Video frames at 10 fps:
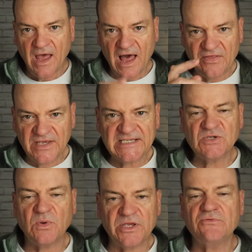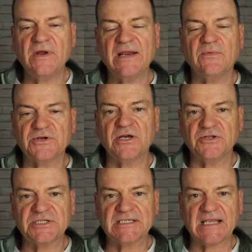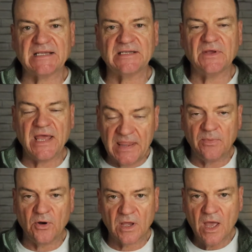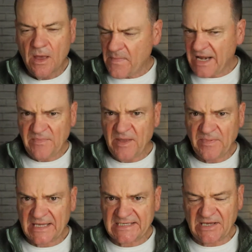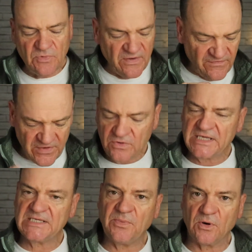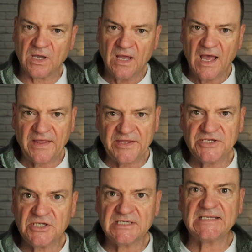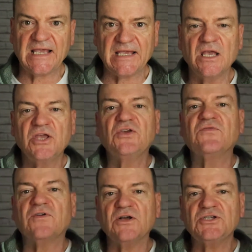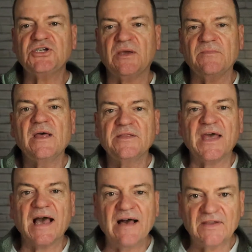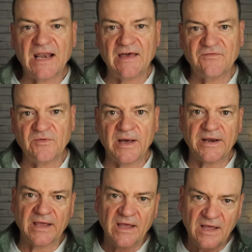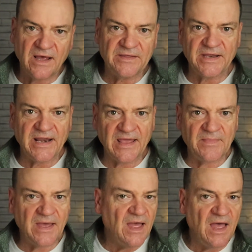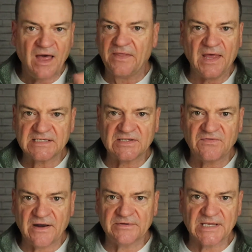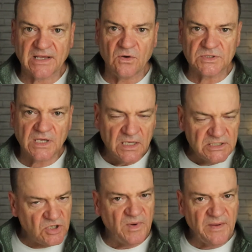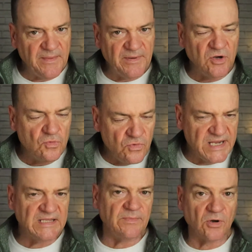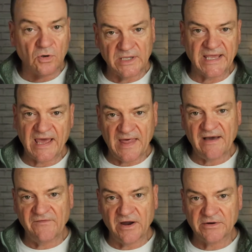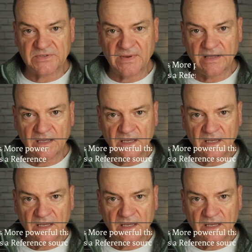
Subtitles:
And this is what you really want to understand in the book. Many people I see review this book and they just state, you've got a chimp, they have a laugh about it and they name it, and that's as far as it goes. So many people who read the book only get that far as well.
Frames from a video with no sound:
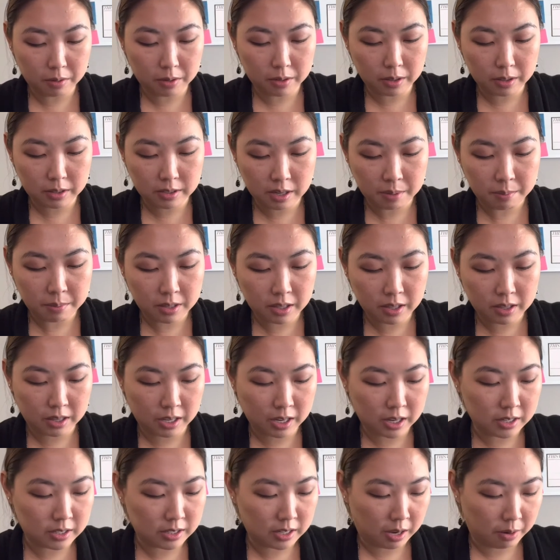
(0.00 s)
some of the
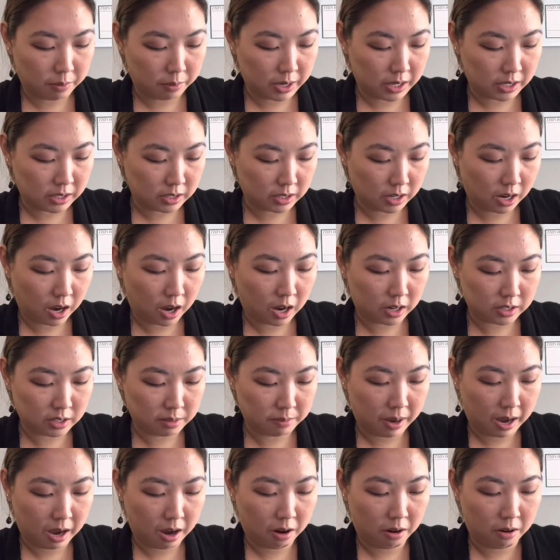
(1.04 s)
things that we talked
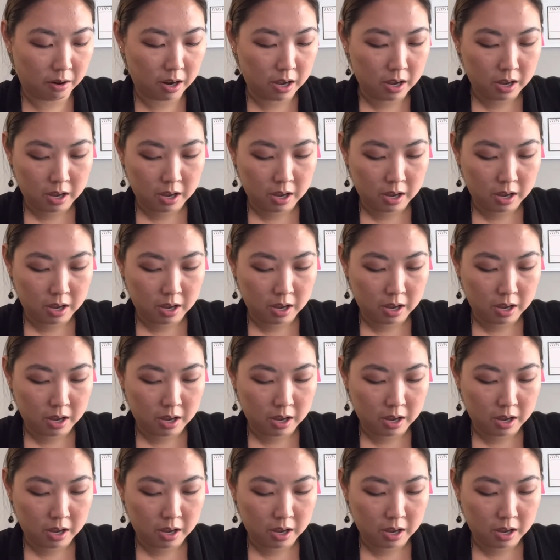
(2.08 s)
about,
++++++
-- Required work --
Every record should be duplicated exactly, though any picture in it must be left out.

-- Exercise output --
Video frames at 10 fps:
Subtitles:
And this is what you really want to understand in the book. Many people I see review this book and they just state, you've got a chimp, they have a laugh about it and they name it, and that's as far as it goes. So many people who read the book only get that far as well.
Frames from a video with no sound:
(0.00 s)
some of the
(1.04 s)
things that we talked
(2.08 s)
about,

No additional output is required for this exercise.